Il est 7h00 ce dimanche. Grand silence sur l'Hôtel Christopher, siège de la Mission de stabilisation de l'ONU en Haïti (Minustah) pulvérisé par le séisme. Soudain, le son d'une pierre contre un mur résonne: du fond du néant Jen Kristensen dit qu'il est en vie.

Sept heures après, le staff de l'ONU est en arrêt. Décimé quand son QG s'est effondré, il regarde cet employé danois sortir du trou noir sans une égratignure.

«Cinq jours après le séisme! Comment est-ce possible? C'est tout simplement un miracle», lâche le chef des pompiers de la Minustah, coordinateur des opérations de secours à l'Hôtel Christopher, Neville Fouche.

Ce sont surtout des morts que les secouristes ont extrait des décombres du bâtiment de six étages. 25 depuis le début. Six personnes avaient jusque là été sauvées mais la dernière fois c'était jeudi. Sur le site, où une quarantaine d'employés de l'ONU seraient toujours ensevelis, l'espoir fuyait de voir un jour sortir quelqu'un vivant.

«Tout était très calme ce matin. Et on a entendu le bruit d'une pierre contre un mur», raconte M. Fouche. Les secouristes américains avertis accourent sur le chantier. Commencent à déblayer. Introduisent une caméra et voient une main. «Ne t'inquiète pas, on va te tirer de là».

Jen Kristensen revient dans le monde des vivants, déshydraté mais souriant. «Merci, merci», lance-t-il aux membres de la Virginia Task Force 2 Urban Search and Rescue Team.

«Incroyable!». «Jamais vu ça en 15 ans!». Les secouristes eux-mêmes n'en reviennent pas. «Il y a toujours une petite chance mais après tant de jours dans ces conditions, sans boire ni manger il est difficile d'imaginer trouver quelqu'un en vie. Je suis content!», lance l'un d'eux.

«Un miracle», a commenté le secrétaire général des Nations unies, Ban Ki-moon, venu dimanche constater l'étendue des dégâts.

Une chance, mais un profond désarroi

Assis sur une chaise, un employé de la Minustah sourit mais il a le visage triste et figé. «C'est une chance. Mais moi j'attends qu'on fouille plus bas. Ma femme se trouvait à l'endroit où ils l'ont découvert, deux étages au-dessous. Ca donne un peu d'espoir mais il faut que cela aille vite», dit-il sous couvert de l'anonymat.
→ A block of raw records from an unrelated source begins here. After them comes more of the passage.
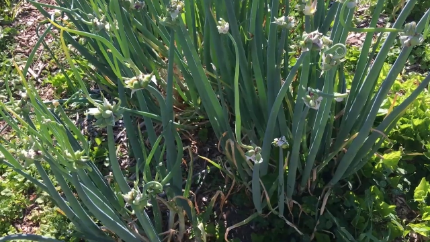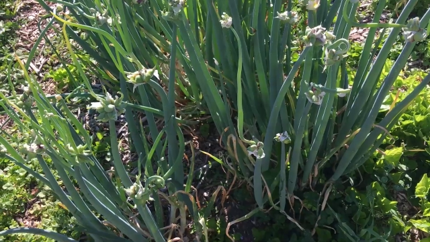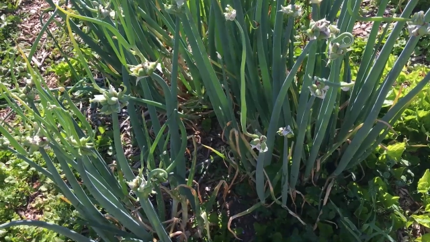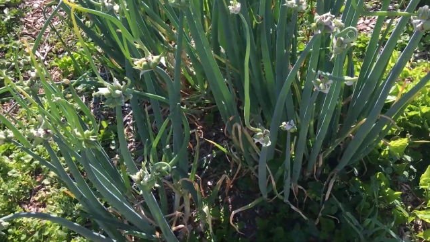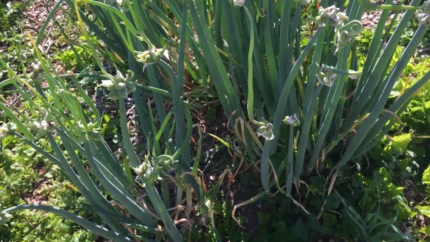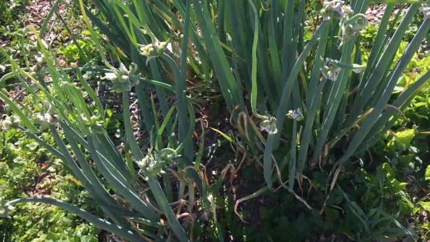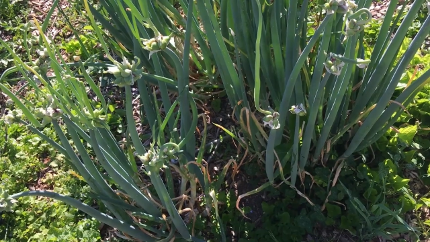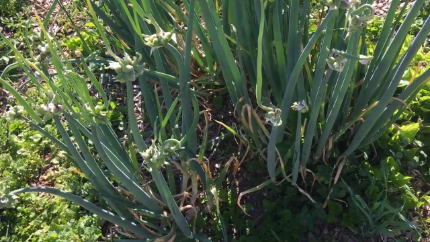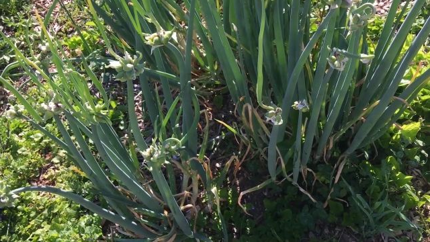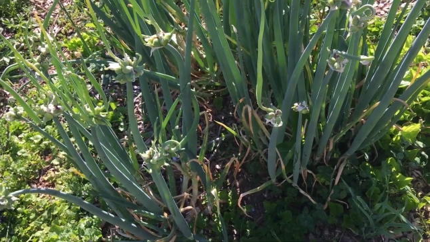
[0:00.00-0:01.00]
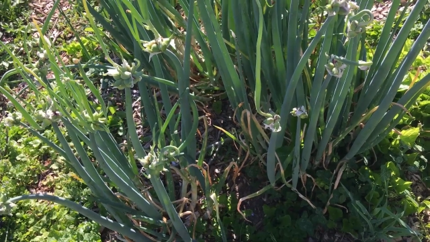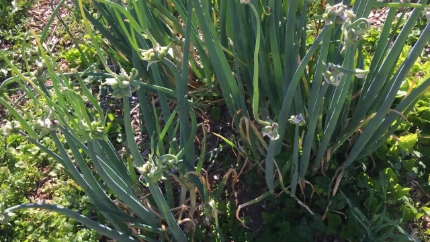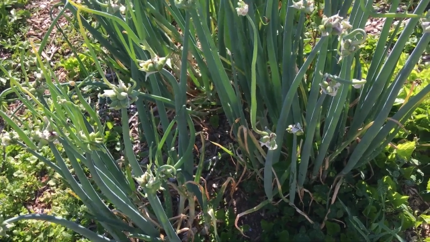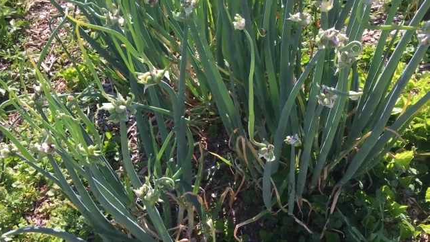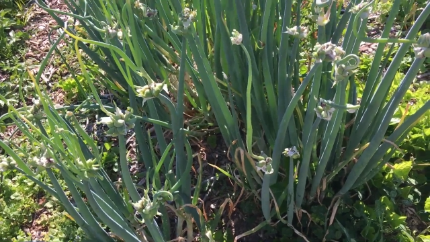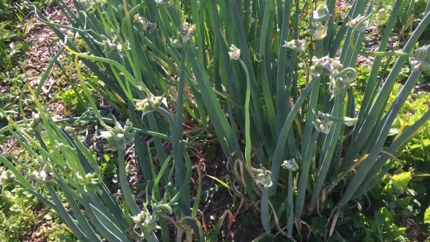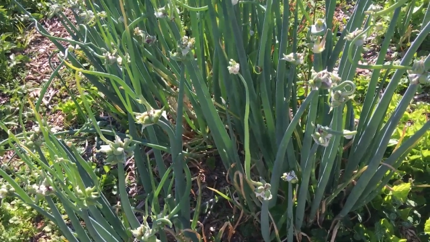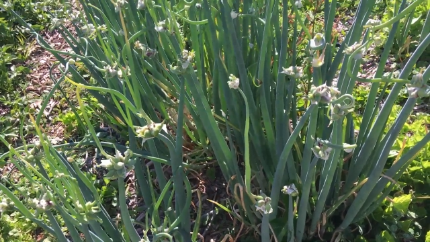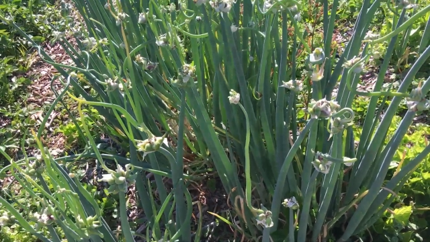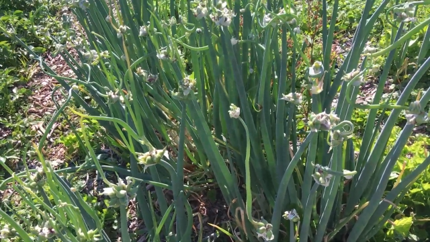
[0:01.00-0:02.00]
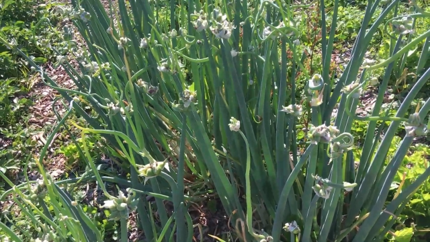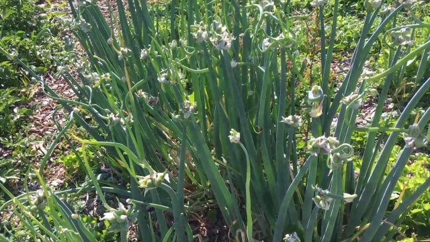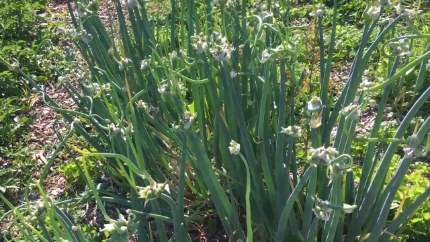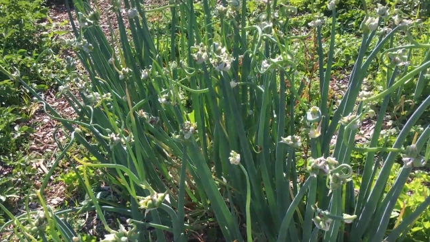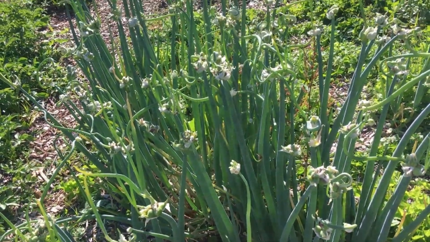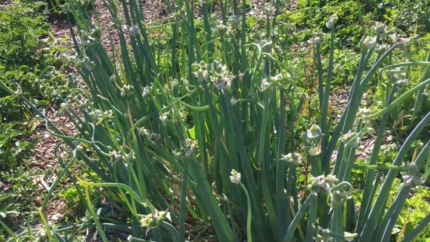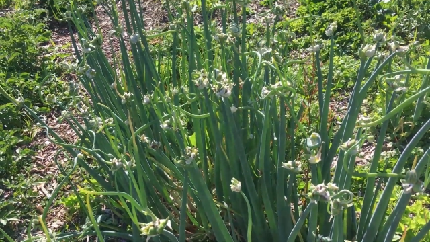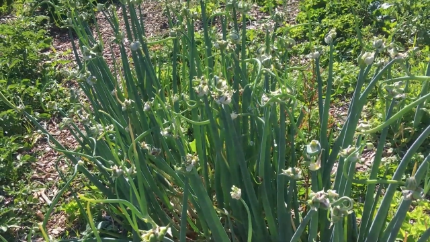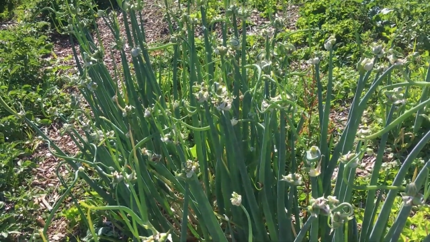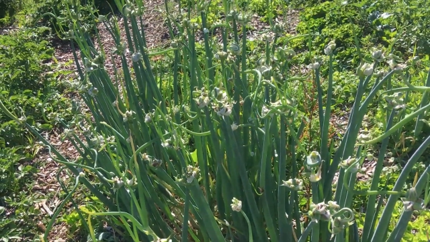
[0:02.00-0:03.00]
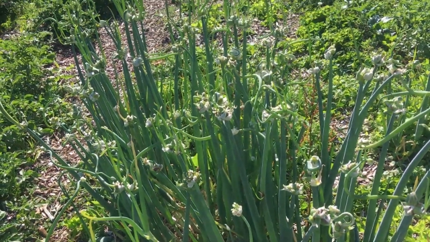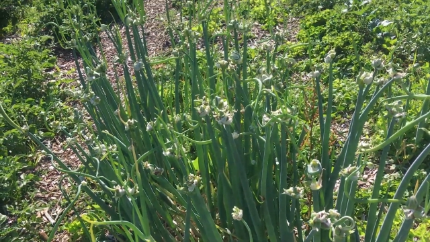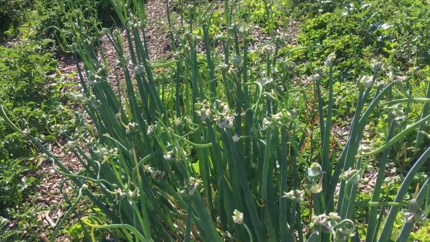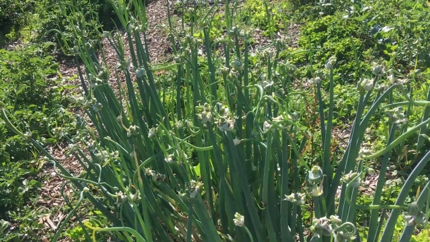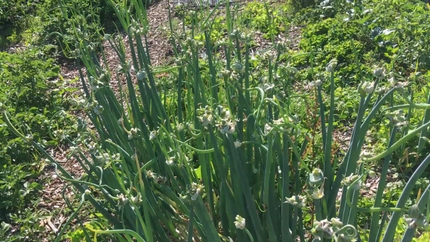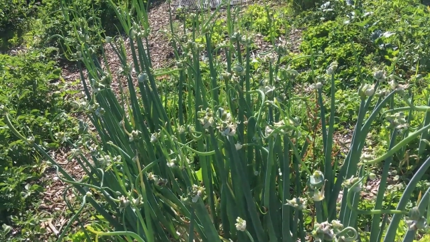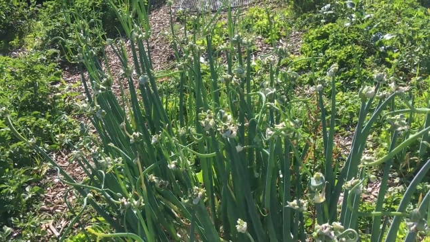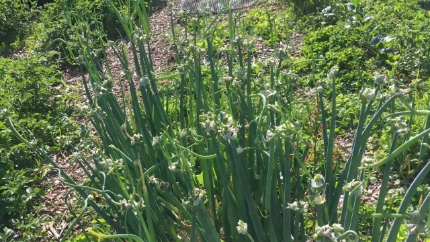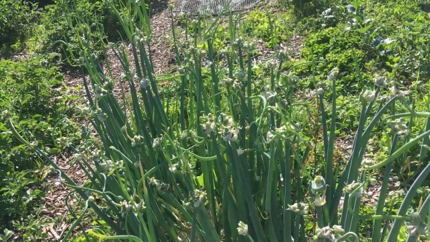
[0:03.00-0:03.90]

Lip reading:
[unreadable: no face in view]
Lui, en a réchappé de justesse. Il sortait du bâtiment lorsqu'il s'est aplati comme une crêpe en quelques secondes. «J'étais juste là. C'était énorme, tout a bougé, tout tremblait, quelqu'un s'est accroché à moi. Je me suis retourné et il n'y avait plus d'immeuble», raconte-t-il. Avec d'autres il a fait des recherches à la main. Ils ont sorti une personne.

Neville Fouche, lui, était à la base logistique de l'ONU, à la sortie de l'aéroport, quand la sécurité du Christopher l'a contacté à la radio pour lui annoncer la catastrophe. «Tout le monde était sous le choc».

Dans l'enceinte de la Minustah, située sur une colline verdoyante du quartier Bourdon, d'autres bâtiments se sont effondrés. Au total 40 employés sont morts, dont le chef de mission, le Tunisien Hedi Annabi, et 330 sont toujours disparus.

«C'est un profond désarroi, tous mes collèges sont morts», murmure un responsable de la sécurité sous couvert de l'anonymat. De «l'amertume» aussi. «L'ONU loue le bâtiment depuis longtemps mais vous savez comment ils construisent en Haïti...»

A l'entrée de l'enceinte, l'odeur de la mort prend à la gorge. Dans une bâtisse, des Haïtiens ont allongé des cadavres. Dans une autre, un 4X4 flanqué du logo «UN» semble sur le départ, éventré à l'arrière par le béton. Ailleurs, un chien mort, comme en veillée mortuaire devant un panneau de la «Minustah Police».